In order to foster development, the International Monetary Fund has revealed a need for diversification of the nation’s economy.
This was revealed by, Abebe Aemro Selassie, the Director of the African Department, International Monetary Fund, during the African Department April 2024 Press Briefing held on Friday.
Selassie, who unveiled the Sub-Saharan Africa report titled ‘Tepid and Pricey Recovery’, said, “I think Nigeria first and foremost needs to diversify its economy. Second, this also applies to the resources that the government relies on, which are excessively dependent on oil and not enough on non-oil revenue.”
He added that the low tax revenue-to-GDP ratio of the country was of serious concern.
Selassie noted, “For a country like Nigeria, Africa’s most populous country, with all of those development spending needs, we think it is problematic that tax revenue to GDP is only 8-9 per cent when it should be a lot higher so that more resources can be spent on building universities, on building infrastructure.
“And then lastly, on the monetary and exchange rate area, it is also, we think, important to have a system that is broadly reflective of supply and demand conditions, and I think that is the direction in which the government has moved.”
The African Department director went on to express support for the policy direction of the Tinubu government.
“This government came in last year, inherited very difficult macroeconomic conditions, huge imbalances that were being masked by a lot of controls that were not effective either. And they have been pursuing policies that we think are broadly in the right direction.
“First and foremost, this is for the people of Nigeria, the government of Nigeria, to choose. We have provided advice in terms of what the ideal mix of policies would be. And just to be clear, we have many reports on this, “ he stated.
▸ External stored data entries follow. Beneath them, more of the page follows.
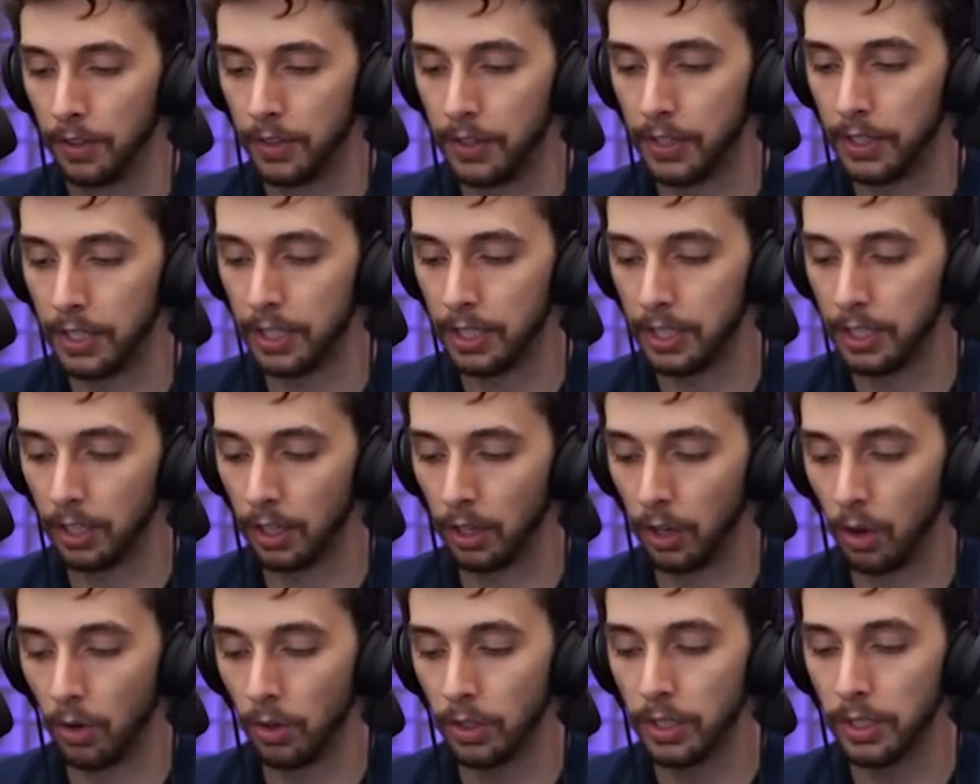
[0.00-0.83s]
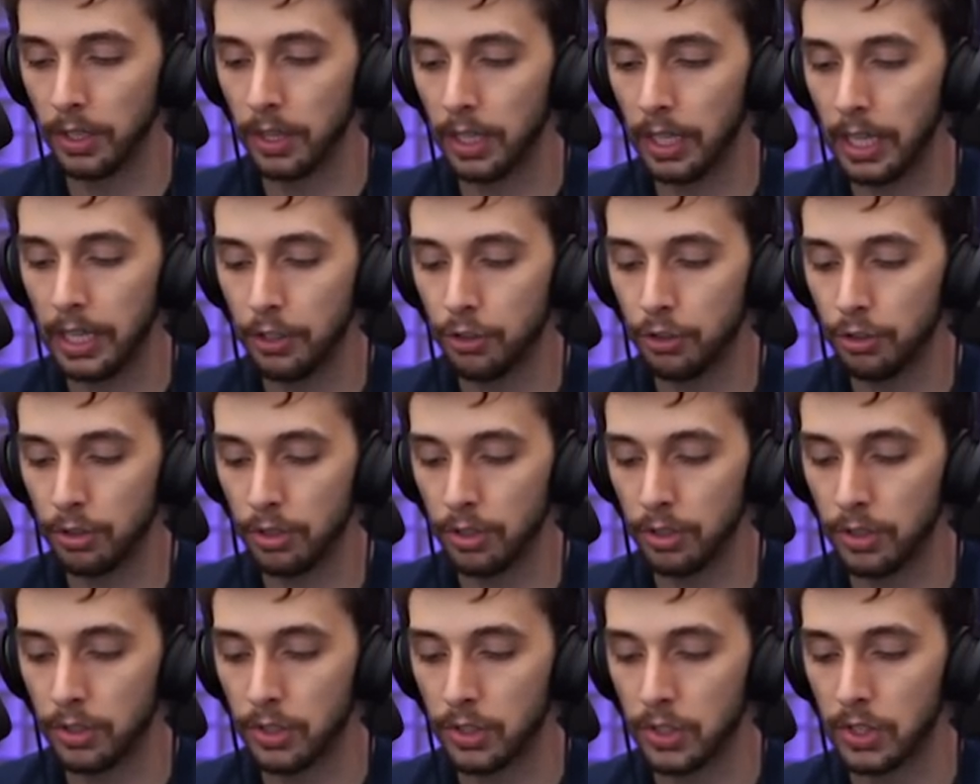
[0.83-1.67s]
the longer they
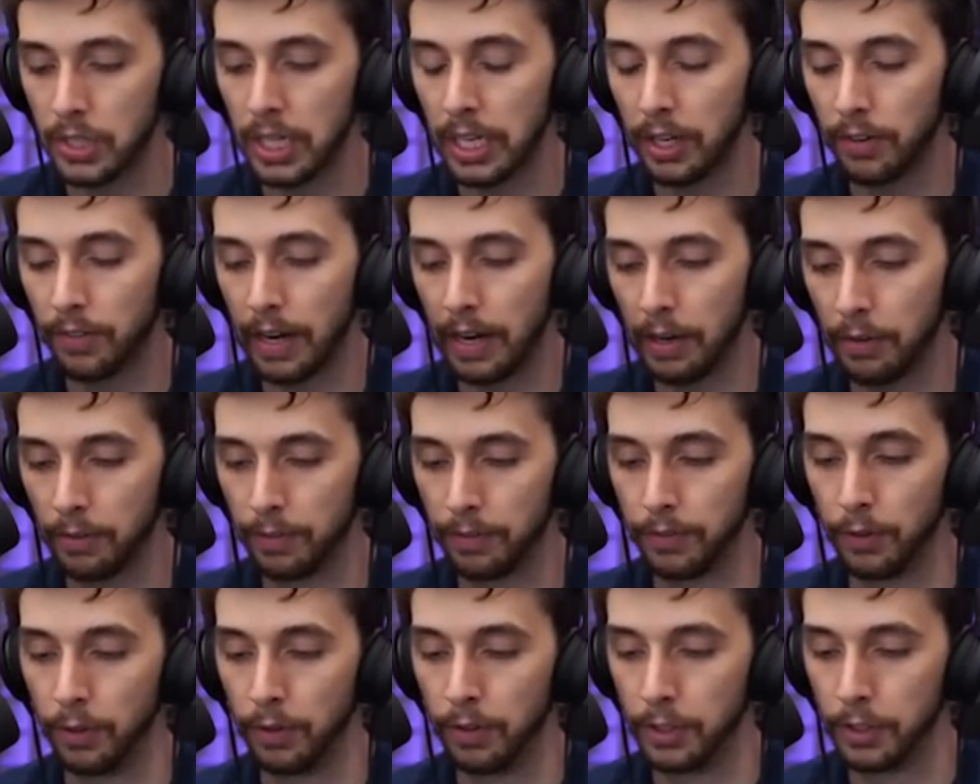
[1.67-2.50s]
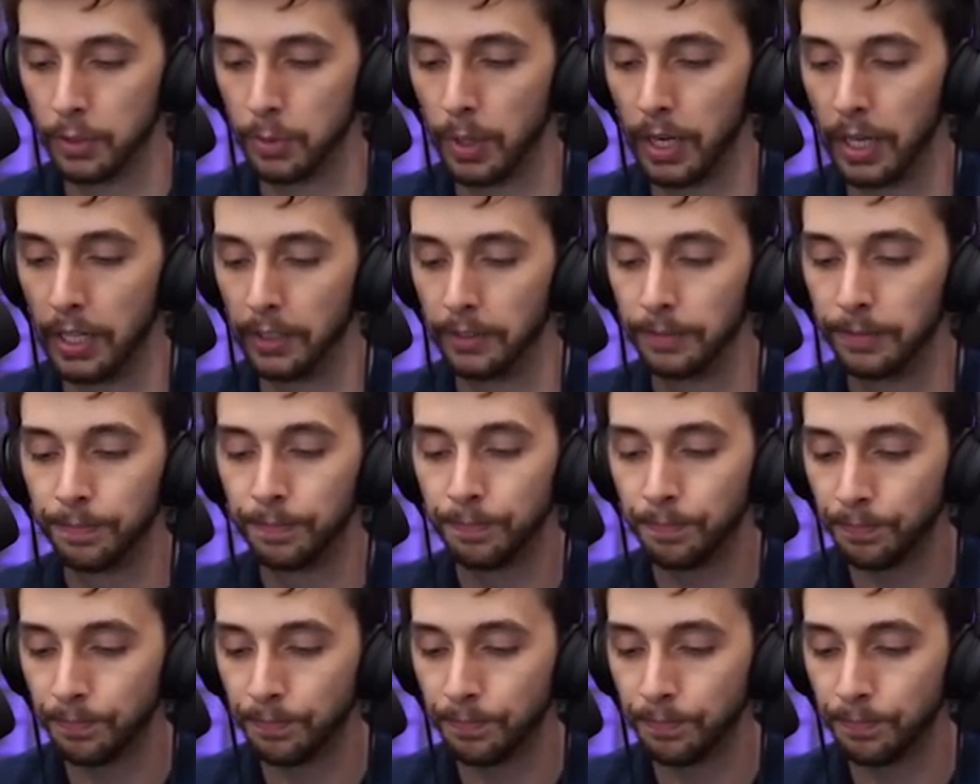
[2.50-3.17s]
should stick around for as well.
Speaking further on fuel subsidy removal, the IMF pointed out that poor Nigerians suffered under the subsidy regime.
“On subsidies in Nigeria, you said who pays? At the end of the day, these subsidies are about resource allocation internally within Nigeria. So, Nigerians pay, and the people of Nigeria pay for these subsidies. And the reason why we counsel against such generalised subsidies is very simple. It tends to be highly, highly regressive, meaning the benefits of such fuel subsidies tend to accrue to richer segments, to richer people than the poorer people.
“So, it is people who are driving these large cars with big houses when they receive subsidised fuel, they are the ones benefiting relative to the poor and vulnerable in Nigeria.
“The resources could instead, of course, be used to improve conditions for poorer people instead of accruing to richer people. That is why subsidy reform is important.”
“I think as oil prices have become volatile, the level of subsidy has also moved up and down. But I think the direction of travel— to remove these subsidies and use the resources to provide social protection for the most vulnerable households is, we think, the right one on balance, including from a climate perspective.
“But first and foremost, simply because it is regressive, and it is robbing poor Nigerians to support richer segments of society,” Selassie affirmed.
In May 2023, President Bola Tinubu announced the end of petrol subsidies during his inaugural speech.